In 1887, the Southern Pacific purchased the South Pacific Coast and converted it to standard gauge over the course of more than a decade. Washouts closed the majority of the line in 1940, and the Santa Cruz-Olympia section remained in operation to serve the timber and sand industries. In 1981, further washouts brought closure of the line from Eblis to Olympia, until the line was purchased by Norman Clark, operator of the narrow gauge Roaring Camp & Big Trees Narrow Gauge Railroad and adjacent 1880s-themed park in Felton. Local legend has it that the name "Roaring Camp" is historical too, coming from the moniker that Mexican authorities gave to what was then, in the 1840s, the wild settlement of Zayante, founded by mountain man Isaac Graham. The first train from Felton to Rincon ran in 1985 (the year after Clark's death from pneumonia that he acquired in his work to reopen this line) and the entire line to Santa Cruz was once again reopened to traffic some time later. Clark’s daughter Melani Jolley-Clark manages the company now.
Trains originate at the Roaring Camp depot in Felton, but the original Southern Pacific Coast depot at New Felton (built in 1880) still stands and serves as administrative offices for the company. The freight shed, constructed from boards salvaged from the Boulder Creek to Felton log flume, is still used by the SCBT&P as a workshop. The original Santa Cruz & Felton never crossed the San Lorenzo River and continued through the middle of the town of Felton.

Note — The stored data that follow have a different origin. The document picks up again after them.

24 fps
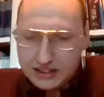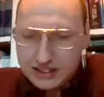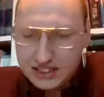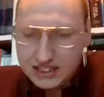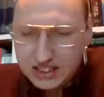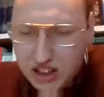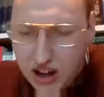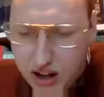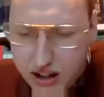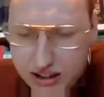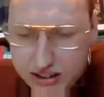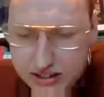
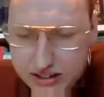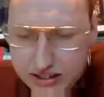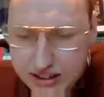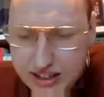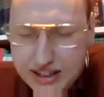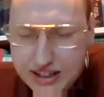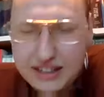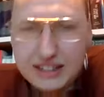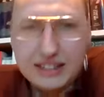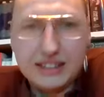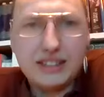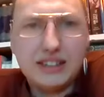started
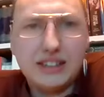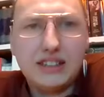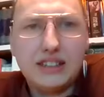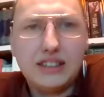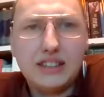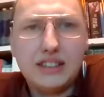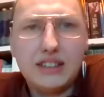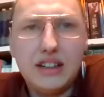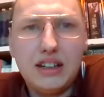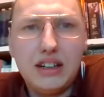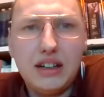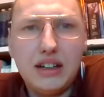as
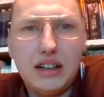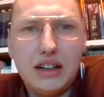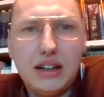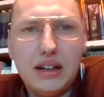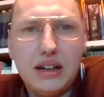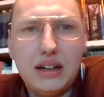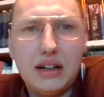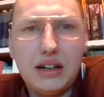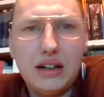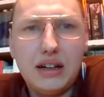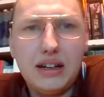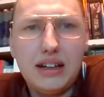
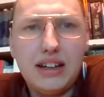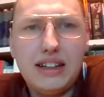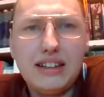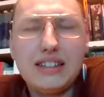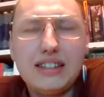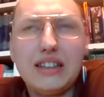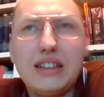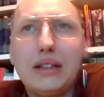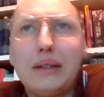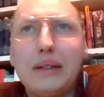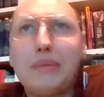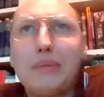in
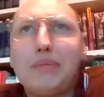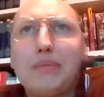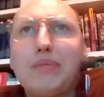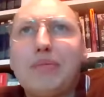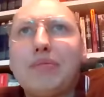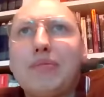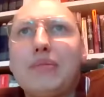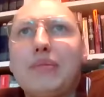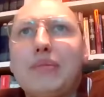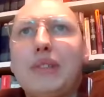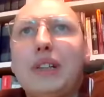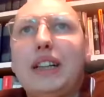the
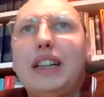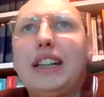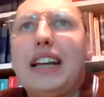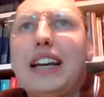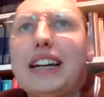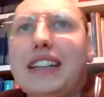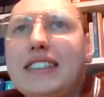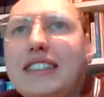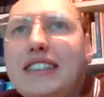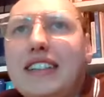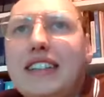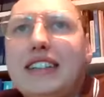
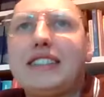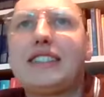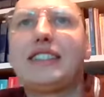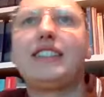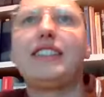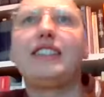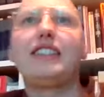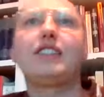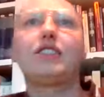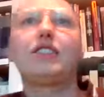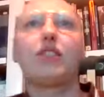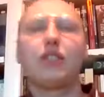late
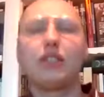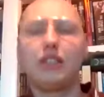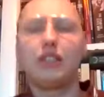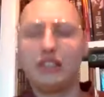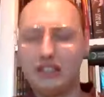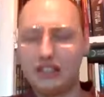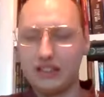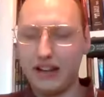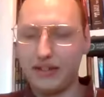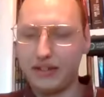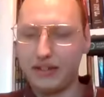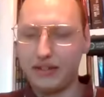60s, early
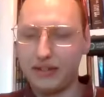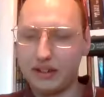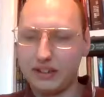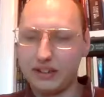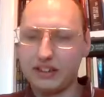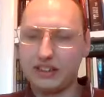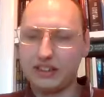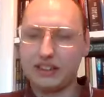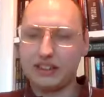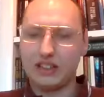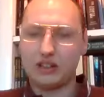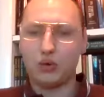
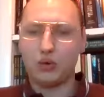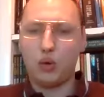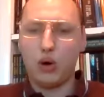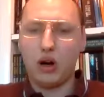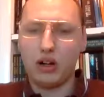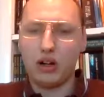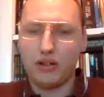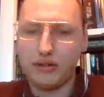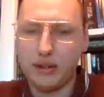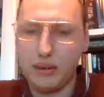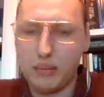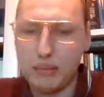70s as
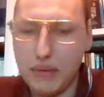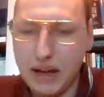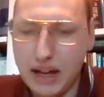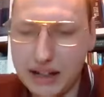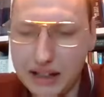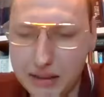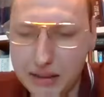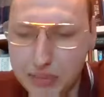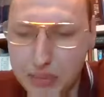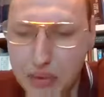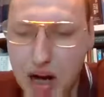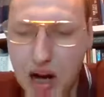one of the
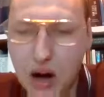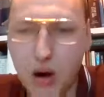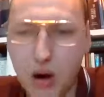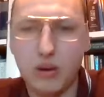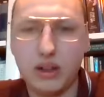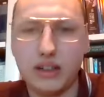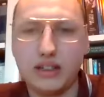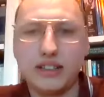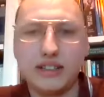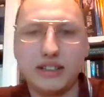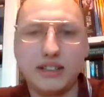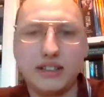many
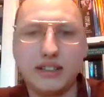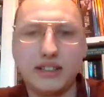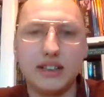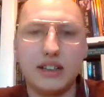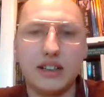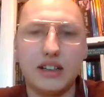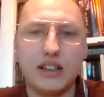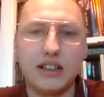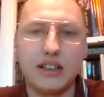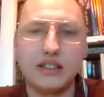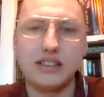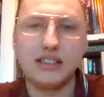Maoist
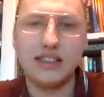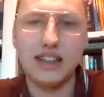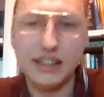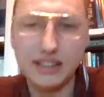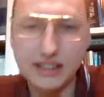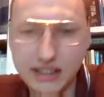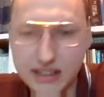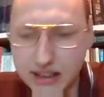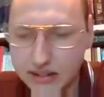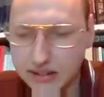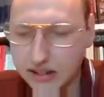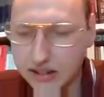
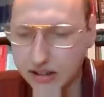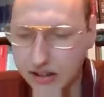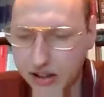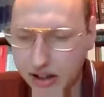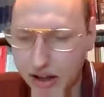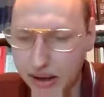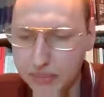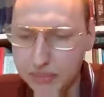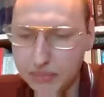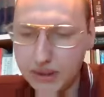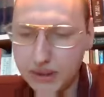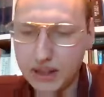sects at the
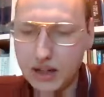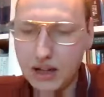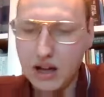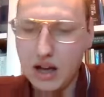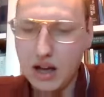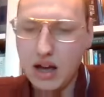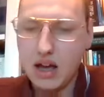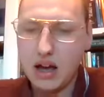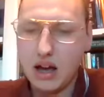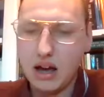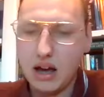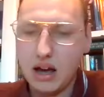time.
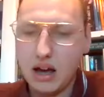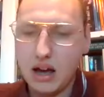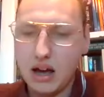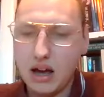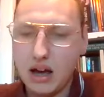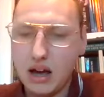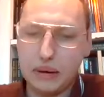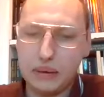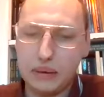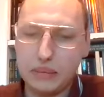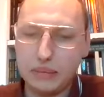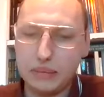
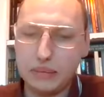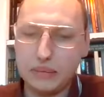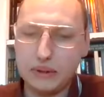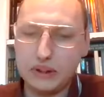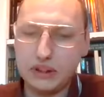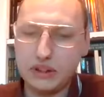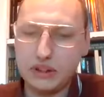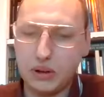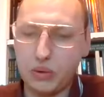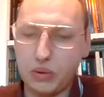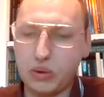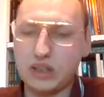
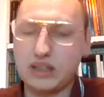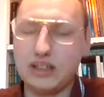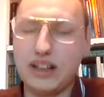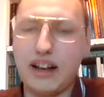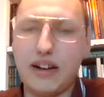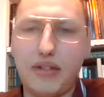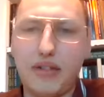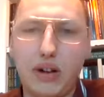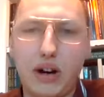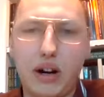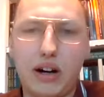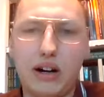So it was
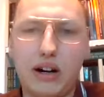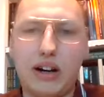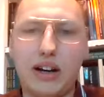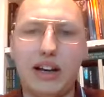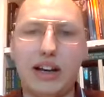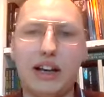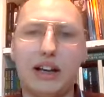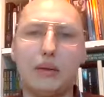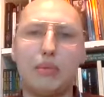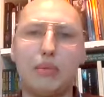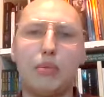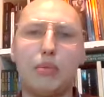never
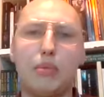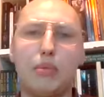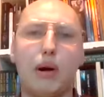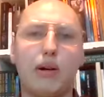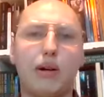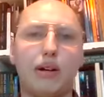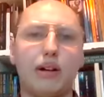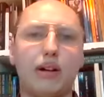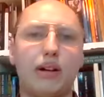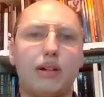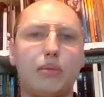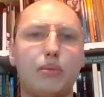a
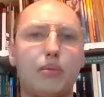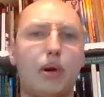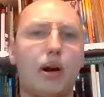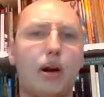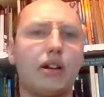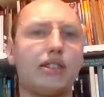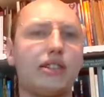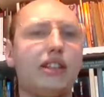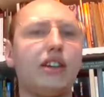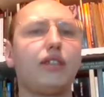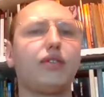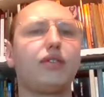
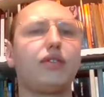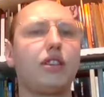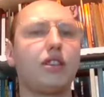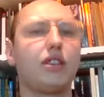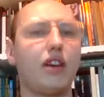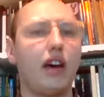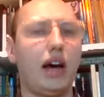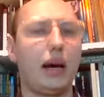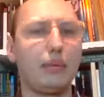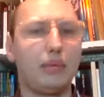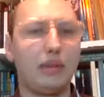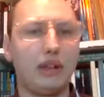party of the
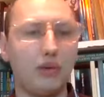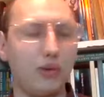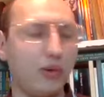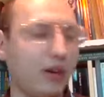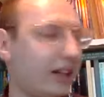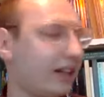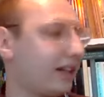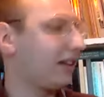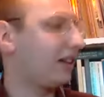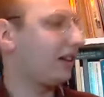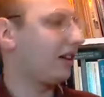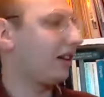type that
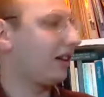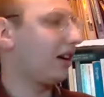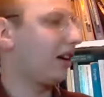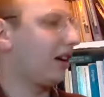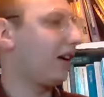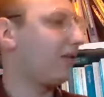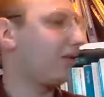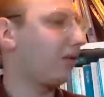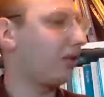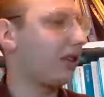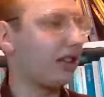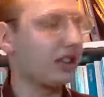we
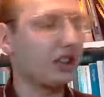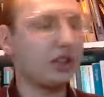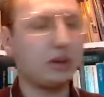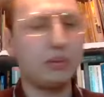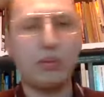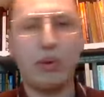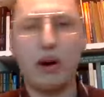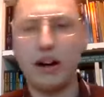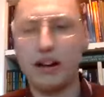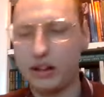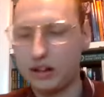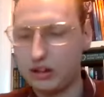would
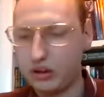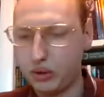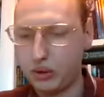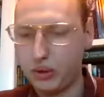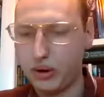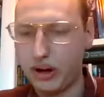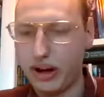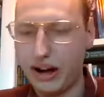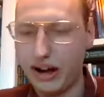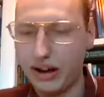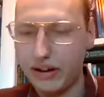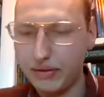aspire
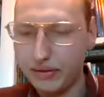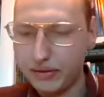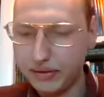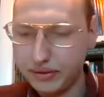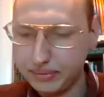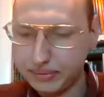to have.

In August 1990 the railroad re-started limited freight service, moving lumber from Santa Cruz to Felton about twice a month.[1] On April 30, 2021, the railroad took over freight operations on a short section of the Santa Cruz Branch from Watsonville to Pajaro.[2] The railroad uses a pair of CF7s acquired in June 2018 to connect customers in Watsonville to the main rail line at Pajaro.[3]

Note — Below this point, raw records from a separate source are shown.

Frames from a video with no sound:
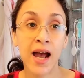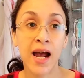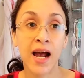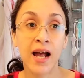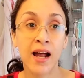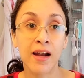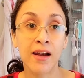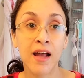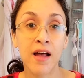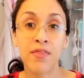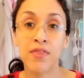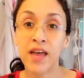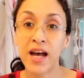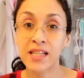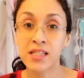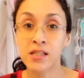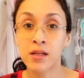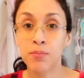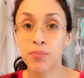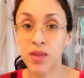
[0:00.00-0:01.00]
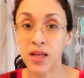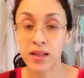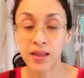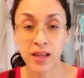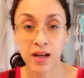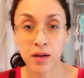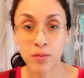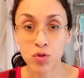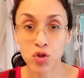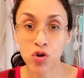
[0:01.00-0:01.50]
and that's something
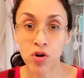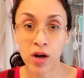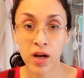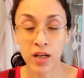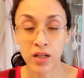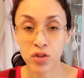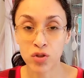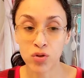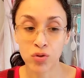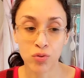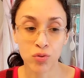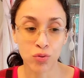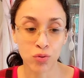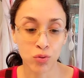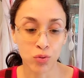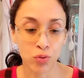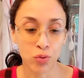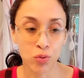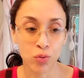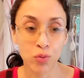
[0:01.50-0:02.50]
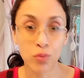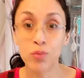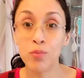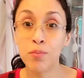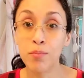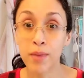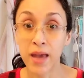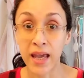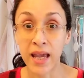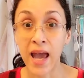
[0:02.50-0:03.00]
that I'm trying to
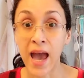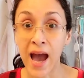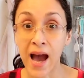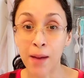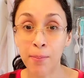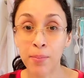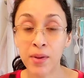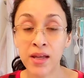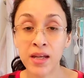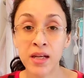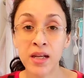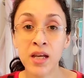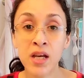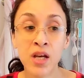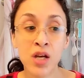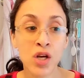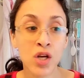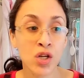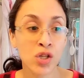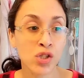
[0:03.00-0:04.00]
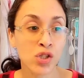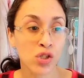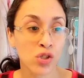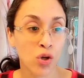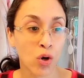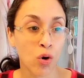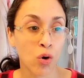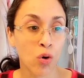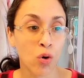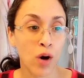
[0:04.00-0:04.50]
make happen.
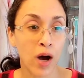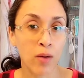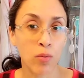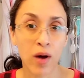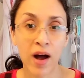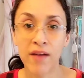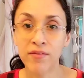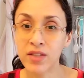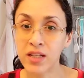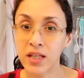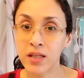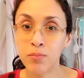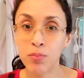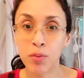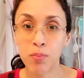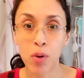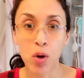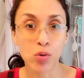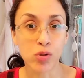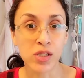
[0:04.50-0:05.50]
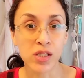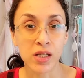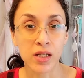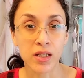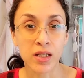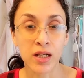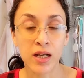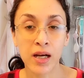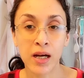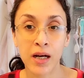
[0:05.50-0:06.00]
So I will have to keep you
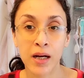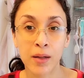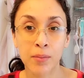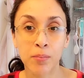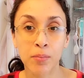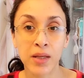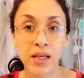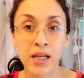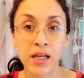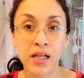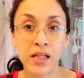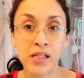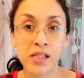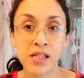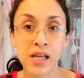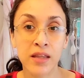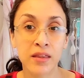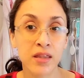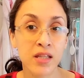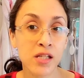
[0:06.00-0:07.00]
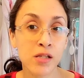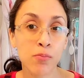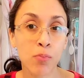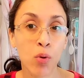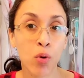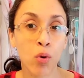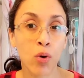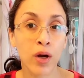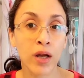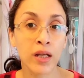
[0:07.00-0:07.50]
posted um, because at this
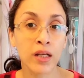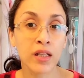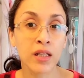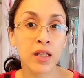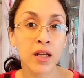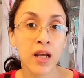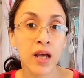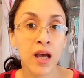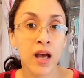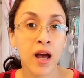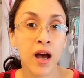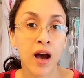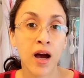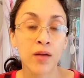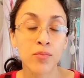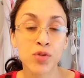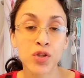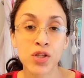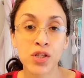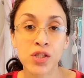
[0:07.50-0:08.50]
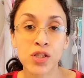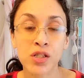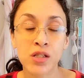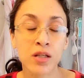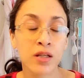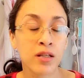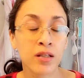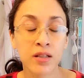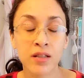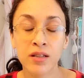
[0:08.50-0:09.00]
point, I'm
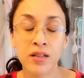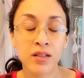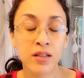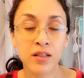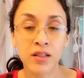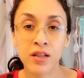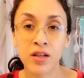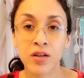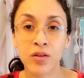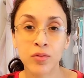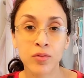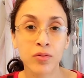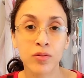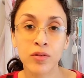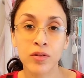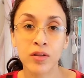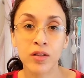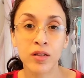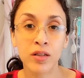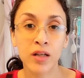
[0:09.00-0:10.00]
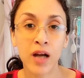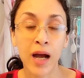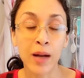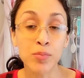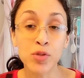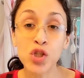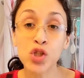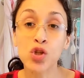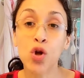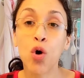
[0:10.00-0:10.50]
just, you know,
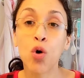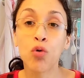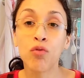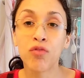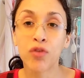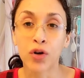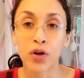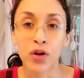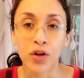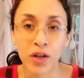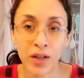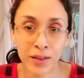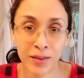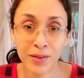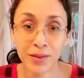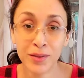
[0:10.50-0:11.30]
I'm just over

In January 2022, the railroad was threatened with adverse abandonment following a closed-door meeting of the Santa Cruz County Regional Transportation Commission, alleged to be part of a larger effort to replace the Santa Cruz Branch with a rail trail by two local special interest groups known as Trail Now and Santa Cruz Greenway.[4][5] During the June primary of the 2022 California elections, a ballot measure, Measure D, was put on the ballot to authorize the railbanking of the Santa Cruz Branch for an "interim trail"; it failed after an overwhelming "no" vote.[6]
Locomotives
The SCBT&P utilizes two former Atchison, Topeka and Santa FeCF7 locomotives as its current motive power. These former EMD F7 units were rebuilt by the Santa Fe at their Cleburne, Texas shops to their current, more practical arrangement following the end of passenger service. Both still carry their original ATSF road numbers, #2600 and #2641. In 2013 Locomotive 2641 was named in tribute to Gene O'Lague, a long time Southern Pacific engineer who was one of the original employees of Roaring Camp. A third locomotive, a Whitcomb 45-ton diesel switcher numbered 20, was retired in 1996 and stored; as of August 2022, the locomotive is being restored to operation for work train service.[7] Santa Cruz-Portland Cement #2, an 0-4-0ST steam locomotive built by H.K. Porter in 1906, has visited the railroad in the past.
In July 2018, two additional CF7 locomotives (#2467 and #2524) were acquired from the Texas Rock Crusher Railroad.[8]